Старый дом Хадли пока оставался вне поля зрения.
Бовуар притормозил у заброшенной мельницы напротив дома. Гамаш открыл дверцу и почувствовал такой сладкий аромат, что закрыл глаза и замер.
Глубоко вдохнув, он сразу же понял, что это за запах. Свежая сосна. Молодые почки с новым, сильным запахом. Он надел резиновые сапоги, плащ поверх пиджака, на голову – твидовую шляпу. По-прежнему не глядя на старый дом Хадли, он направился к бровке холма.
Бовуар натянул свою кожаную итальянскую куртку на шерстяную водолазку и, проверив результаты в зеркале, обратил внимание, что он стройнее, чем представлял себе. Порадовавшись этому несколько мгновений, он догнал Гамаша, и вскоре они остановились плечом к плечу, озирая долину.
Это был любимый пейзаж Армана Гамаша. Вдали величественно поднимались горы, нависая друг над другом; их склоны были покрыты дымкой зеленоватых почек. Теперь Гамаш чувствовал запах не только сосен, но и самой земли. И другие благоухания доходили до его ноздрей. Терпкий густой аромат сухих осенних листьев, запах дымка из труб лежащей внизу деревни… и чего-то еще. Он поднял голову и снова сделал глубокий вдох, нарочито медленно. Оттуда, снизу, поднимались более ярко выраженные, хотя и едва ощутимые здесь ароматы первых весенних цветов. Самых молодых и самых смелых. Гамаш вспомнил о простой, но достойной церкви с ее шпилем. Он не раз бывал в церкви Святого Томаса и знал, что в это прекрасное утро свет льется через витражное стекло на сверкающие скамьи и деревянный пол. На витраже был изображен не Христос, не святые, прожившие прекрасную жизнь и принявшие мученическую смерть, а трое молодых людей, не вернувшиеся с Великой войны. Два – в профиль, они шли вперед, чеканя шаг. А один смотрел прямо на прихожан. В его взгляде не было ни обвинения, ни печали, ни страха. Он смотрел с огромной любовью, словно говоря: примите этот дар от меня. Воспользуйтесь им хорошо.
Ниже были начертаны имена погибших. И еще одна строка:
«Они были нашими детьми».
Стоя на вершине холма, глядя на прекраснейшую, милейшую деревеньку, какую ему доводилось видеть, и ощущая запах отважных молодых цветов, Гамаш спрашивал себя: неужели отважна только молодость, а старики становятся опасливыми и трусливыми?
Неужели и он стал таким? Он определенно боялся войти в это чудовище, дыхание которого чувствовал на своей шее. Или это было дыхание Бовуара? Но Гамаш знал, что боится чего-то еще.
Арно… Черт бы подрал этого Арно! Бог знает, на что способен этот человек, даже находясь за тюремной решеткой. В особенности если туда его упрятал Гамаш.
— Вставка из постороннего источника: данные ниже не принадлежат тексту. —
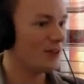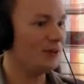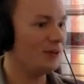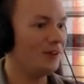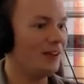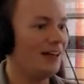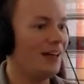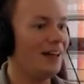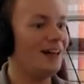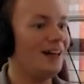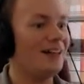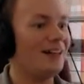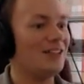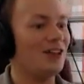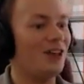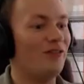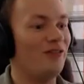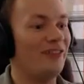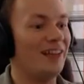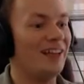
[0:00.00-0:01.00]
Oh, ah, oh, he's
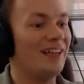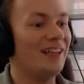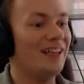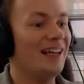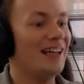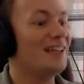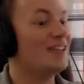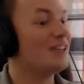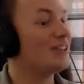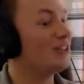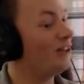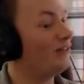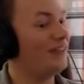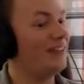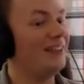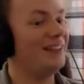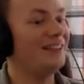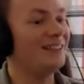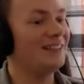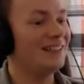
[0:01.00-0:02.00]
coughing. He's
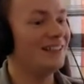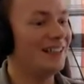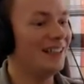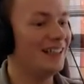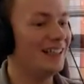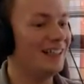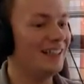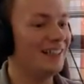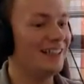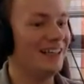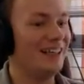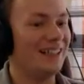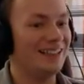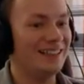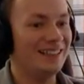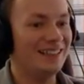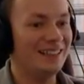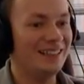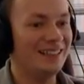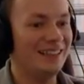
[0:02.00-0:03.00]
coughing. I heard that.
Но и эти мрачные мысли исчезли, как только перед ним открылся этот вид. Как можно бояться чего-то, когда перед тобой такая красота?
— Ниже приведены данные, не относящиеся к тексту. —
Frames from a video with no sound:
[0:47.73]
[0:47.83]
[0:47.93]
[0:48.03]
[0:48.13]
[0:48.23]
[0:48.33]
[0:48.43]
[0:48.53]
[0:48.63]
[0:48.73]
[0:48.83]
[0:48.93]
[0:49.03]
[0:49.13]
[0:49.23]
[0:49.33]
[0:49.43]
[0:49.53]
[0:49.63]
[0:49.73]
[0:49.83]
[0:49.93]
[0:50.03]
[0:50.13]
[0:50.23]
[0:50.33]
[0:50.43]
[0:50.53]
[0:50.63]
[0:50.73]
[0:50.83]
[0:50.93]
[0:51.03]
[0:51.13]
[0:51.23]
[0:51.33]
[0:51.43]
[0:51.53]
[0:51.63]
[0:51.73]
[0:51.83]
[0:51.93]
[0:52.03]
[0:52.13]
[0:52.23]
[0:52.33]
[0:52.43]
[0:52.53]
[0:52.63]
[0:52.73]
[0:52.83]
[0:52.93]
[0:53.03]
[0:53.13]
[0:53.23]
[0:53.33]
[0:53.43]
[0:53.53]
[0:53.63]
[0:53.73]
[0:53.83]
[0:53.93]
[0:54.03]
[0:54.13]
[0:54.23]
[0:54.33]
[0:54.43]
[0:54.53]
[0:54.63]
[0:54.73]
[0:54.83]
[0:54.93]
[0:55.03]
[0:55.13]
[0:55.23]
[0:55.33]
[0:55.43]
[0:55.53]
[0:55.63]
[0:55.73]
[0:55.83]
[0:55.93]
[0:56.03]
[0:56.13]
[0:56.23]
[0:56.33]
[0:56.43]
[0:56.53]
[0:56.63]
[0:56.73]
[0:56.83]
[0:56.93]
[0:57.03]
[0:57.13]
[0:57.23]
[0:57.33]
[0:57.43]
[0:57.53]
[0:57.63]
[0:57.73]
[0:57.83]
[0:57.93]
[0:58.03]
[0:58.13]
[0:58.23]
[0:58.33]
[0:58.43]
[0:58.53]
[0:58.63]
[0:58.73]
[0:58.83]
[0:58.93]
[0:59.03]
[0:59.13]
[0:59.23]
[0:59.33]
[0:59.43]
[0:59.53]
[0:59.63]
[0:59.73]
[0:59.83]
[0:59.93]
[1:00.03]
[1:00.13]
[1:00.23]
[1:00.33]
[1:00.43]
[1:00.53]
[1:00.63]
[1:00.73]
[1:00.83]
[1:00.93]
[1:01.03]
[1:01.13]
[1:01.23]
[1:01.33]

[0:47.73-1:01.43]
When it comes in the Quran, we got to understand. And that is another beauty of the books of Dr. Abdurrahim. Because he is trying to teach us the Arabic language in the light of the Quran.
В этой долине и приютилась деревня Три Сосны. Из труб поднимался дымок, на кленах, вишнях и яблонях завязались почки, а некоторые деревья были уже в цвету. По деревне перемещались люди. Кто-то работал в саду, кто-то развешивал на веревках стираное белье, кто-то подметал широкие красивые веранды. Весенняя уборка. Жители пересекали деревенский луг с полотняными мешками, в которых лежали длинные французские батоны и другие товары – Гамаш легко мог предположить, что это сыры местного производства и паштеты, свежие яйца с ферм и душистые кофейные бобы из магазина.
Он посмотрел на часы. Почти полдень.
Гамаш не впервые проводил расследование в Трех Соснах, и каждый раз он все больше прикипал к этому месту. Это было довольно сильное чувство. В конечном счете самое главное для человека – быть там, где тебе хорошо.
Ему хотелось пройти по осклизлой обочине, пересечь луг и открыть дверь бистро Оливье. Там он сможет согреть руки у камина, заказать лакричные трубочки и чинзано. А еще – густой гороховый суп. Он сможет почитать старые номера «Таймс литерари саплмент», поговорить с Оливье и Габри о погоде.
Как так получилось, что самое его любимое место на земле располагалось совсем рядом с самым ненавистным?